Das Putin-Regime ließ schon frühzeitig Dissident:innen ermorden, wie Anna Politowskaja, die List der Ermordeten ist lang. Jüngstes Opfer des Regimes ist Alexei Navalny, inhaftiert in den ehemaligen sowjetischen Gefangenenlagern sind unzählige Frauen und Männer. Aktuell auf der Agenda ganz oben steht Oleg Orlovvon der inzwischen verbotenen Menschenrechtsorganisation „Memorial“. Zehntausende sind in den vergangenen zwei Jahren aus dem Putin-Russland geflohen. Trotzdem halten AfD-Granden und BSW-„Persönlichkeiten“ am angeblichen notwendigen Dialog mit dem Paten Putin fest.

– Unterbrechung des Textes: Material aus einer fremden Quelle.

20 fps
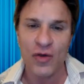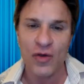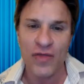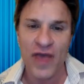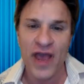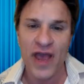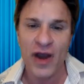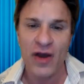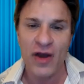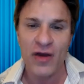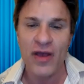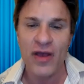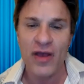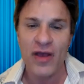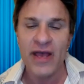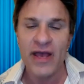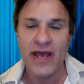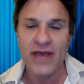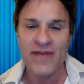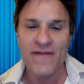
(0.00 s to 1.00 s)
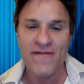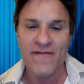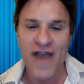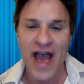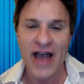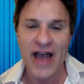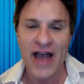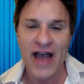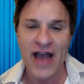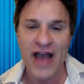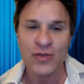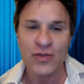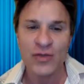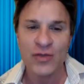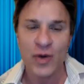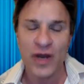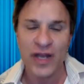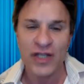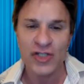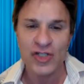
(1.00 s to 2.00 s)
there in the fact
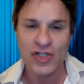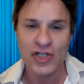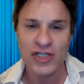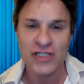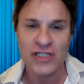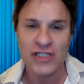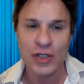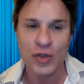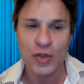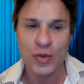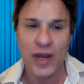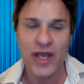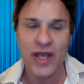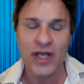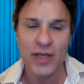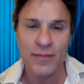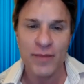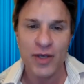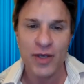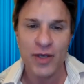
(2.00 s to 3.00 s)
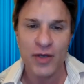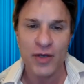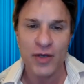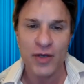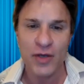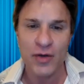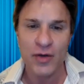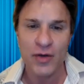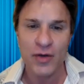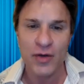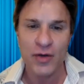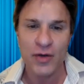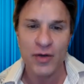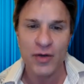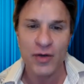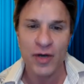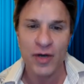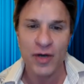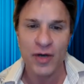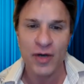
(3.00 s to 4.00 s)
where it's just a great
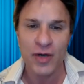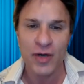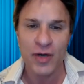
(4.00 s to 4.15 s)
community,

Vor Putin geflohen ist auch Irina Scherbakova (hier zu hören im EinszuEins.Der Talk im BR-Podcast) russische Historikerin und Germanistin. Sie stand an der Seite von Oleg Orlov, wie er warb sie für ein demokratisches Russland. Seit Kriegsbeginn lebt die gebürtige Moskauerin im Exil in Berlin und in Israel.

Wenn Russland siegt?

Die TAZ widmet seit dem russischen Überfall auf die Ukraine eine Info-Serie zur Lage in der Ukraine.  Die TAZ schreibt auch gegen die Stimmung an, „dies ist nicht unser Krieg“ oder „Putin ist kein Kriegsverbrecher“ (Timo Chrupalla, AfD), die TAZ geißelt den westlichen Verrat an der Ukraine. Weit mehr als 10.000 Zivilist:innen wurden getötet, mehr als sechs Millionen Kinder, Frauen, Männer, Alte flüchteten in europäische Länder. Sie werden wegen der Aussichtslosigkeit bleiben. Die TAZ stellt sich die Frage, was werden die Konsequenzen sein, wenn Russland die Ukraine besiegt?

Davor warnt „ukraineverstehen“. Der Krieg geht uns alle an, ist „ukraineverstehen“ überzeugt: „Es liegt in unserem ureigenen Interesse, dass sie gewinnen. Den Krieg gewinnen heißt: die volle territoriale Integrität und politische Souvenität der Ukraine verteidigen. Die große Mehrheit der Ukrainer weiß, was es bedeutet, unter russischer Besatzung zu leben: Gewaltherrschaft, Massengräber, Folter, willkürliche Verhaftungen, Deportationen, Ausschung der ukrainischen Sprache und Kultur. Niemand dürfe die Ukraine nötigen, Millionen Menschen preiszugeben oder zu ´territorialen Konzessionen´drängen.

Aber, „ob die Ukraine den Krieg gewinnen kann, hängt entscheidend von uns abWoran es fehlt, ist der politische Wille, der Ukraine zum Sieg zu verhelfen. Bei aller Anerkennung für die bislang geleistete Unterstützung: Sie zielte darauf ab, dass sich die Ukraine unter großen Verlusten behaupten, nicht aber, dass sie die Oberhand gewinnen konnte.